◆ Task instructions: Would you retype exactly the lines below, from the one containing "[936.73-936.93s]" through the end of the entries, both ends included, but not the pictures?

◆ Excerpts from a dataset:
>>>>

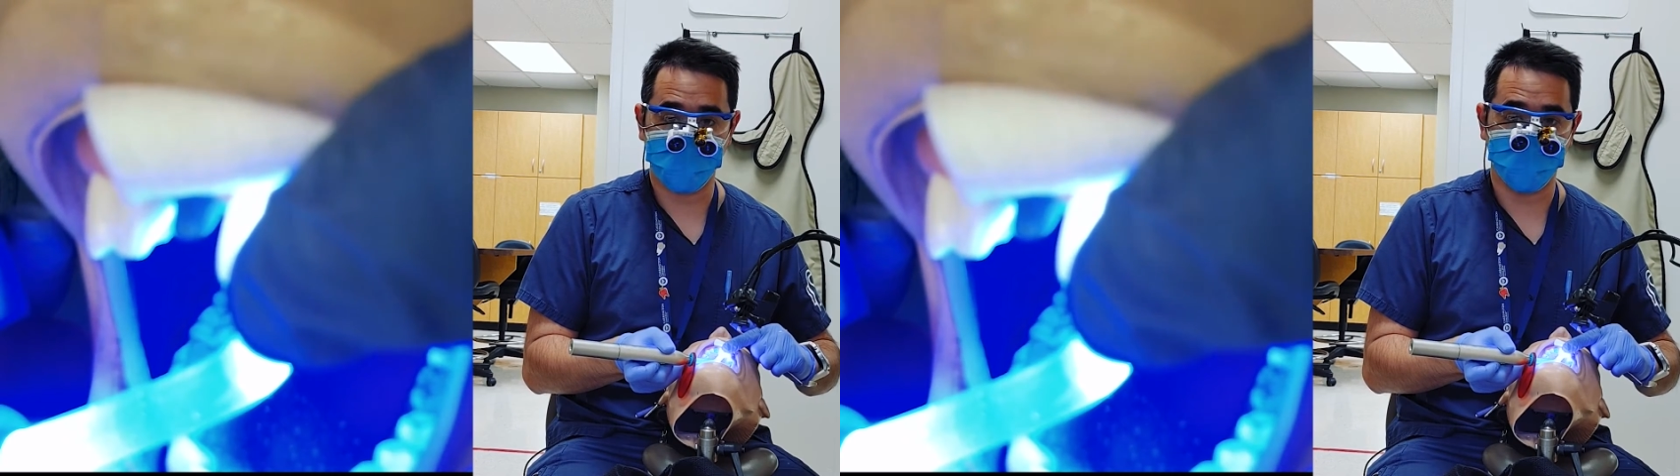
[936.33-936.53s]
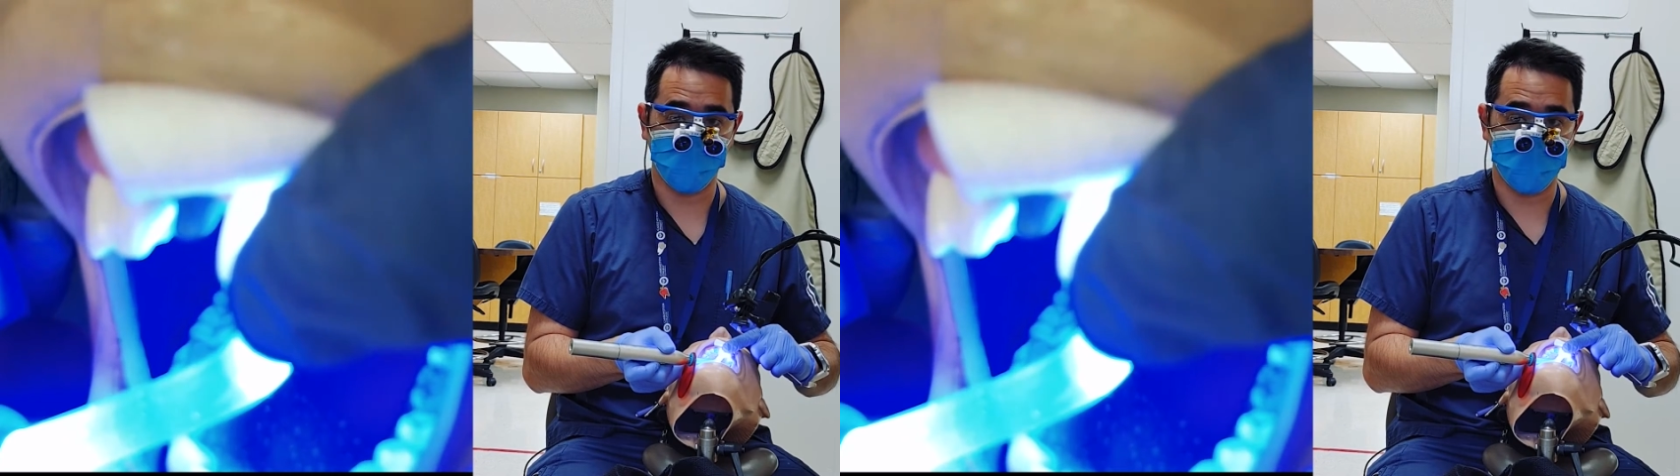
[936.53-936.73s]

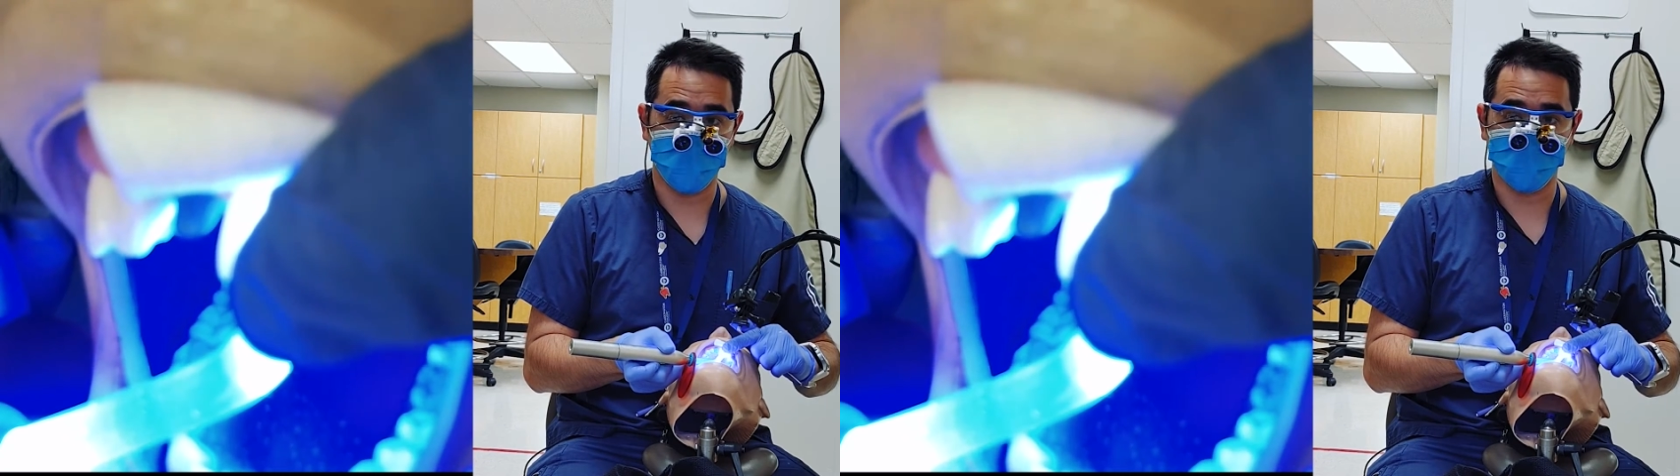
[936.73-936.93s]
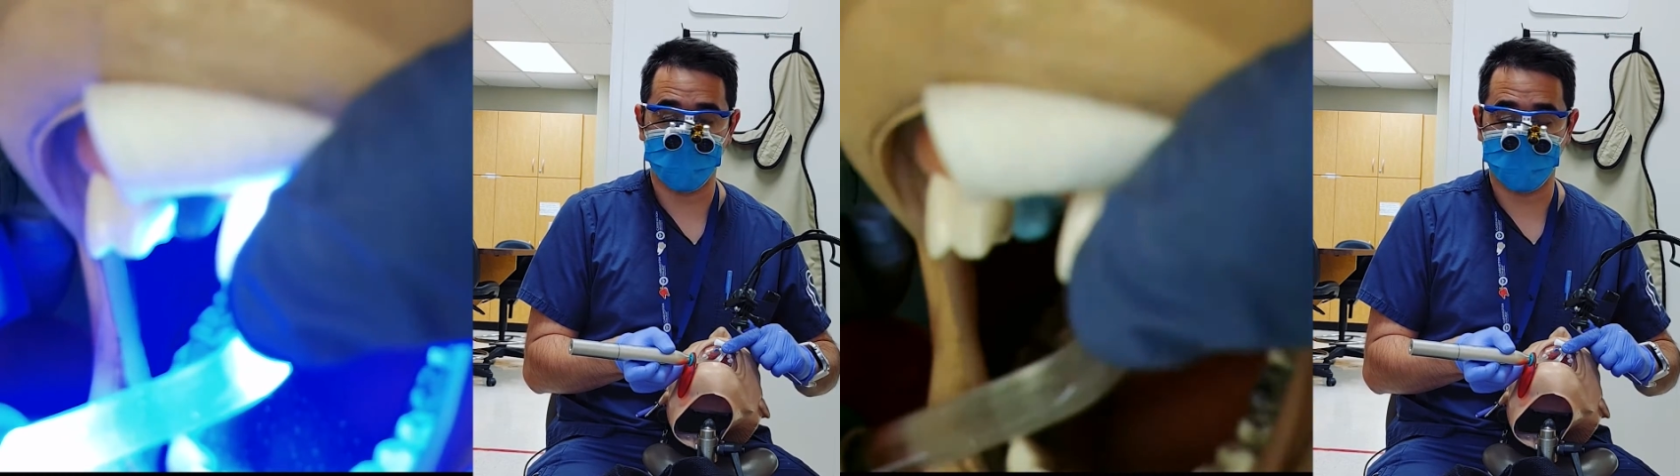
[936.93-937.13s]
from both
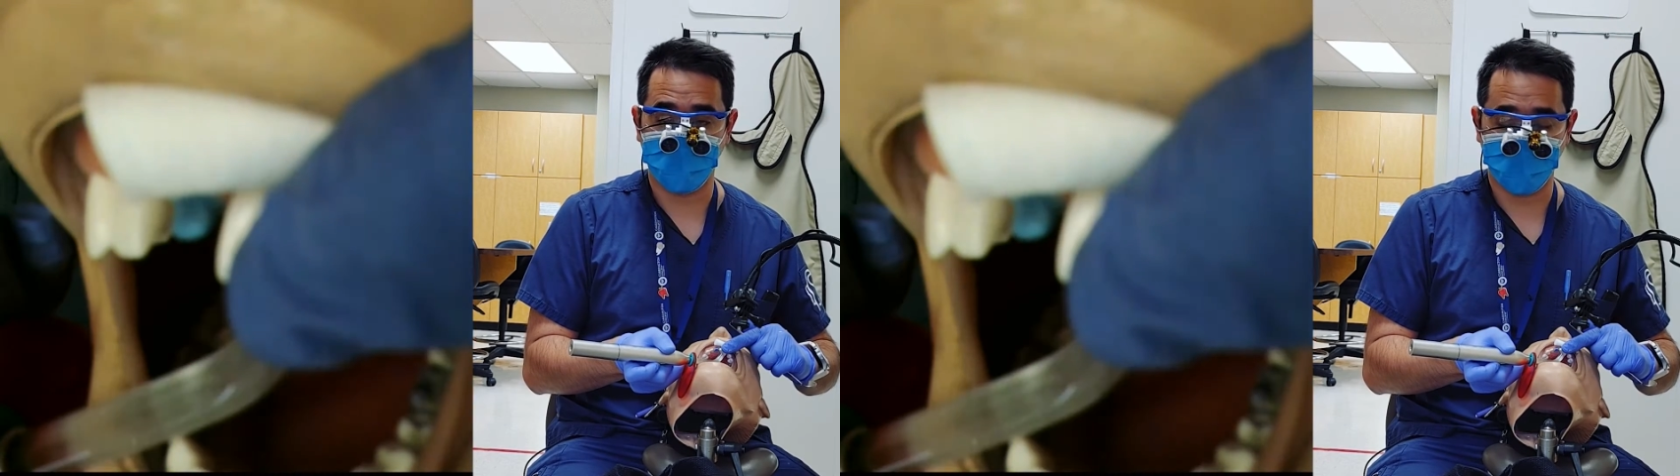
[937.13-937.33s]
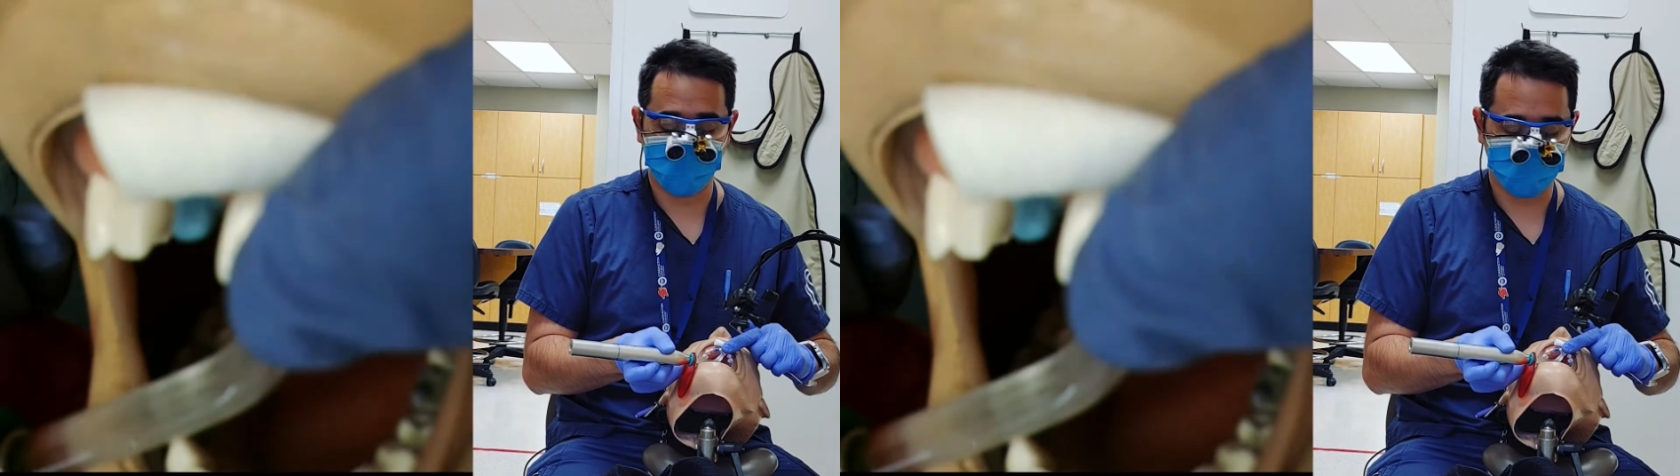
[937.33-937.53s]

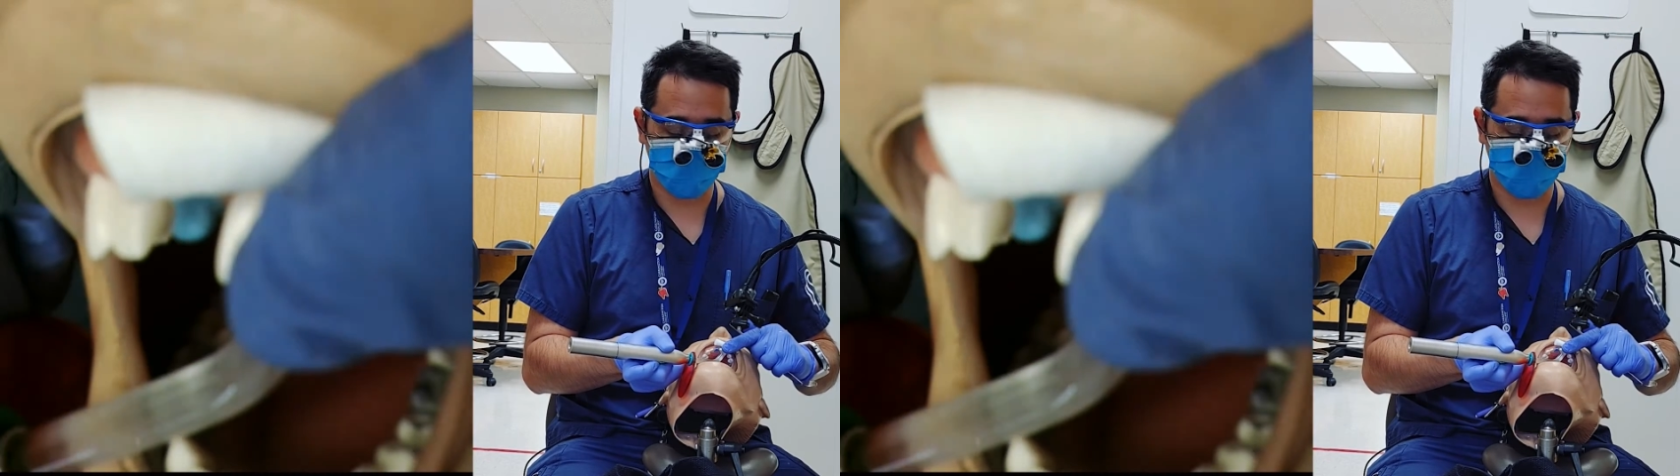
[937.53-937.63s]
sides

<<<<

◆ Solution to the problem:
[936.73-936.93s]
[936.93-937.13s]
from both
[937.13-937.33s]
[937.33-937.53s]

[937.53-937.63s]
sides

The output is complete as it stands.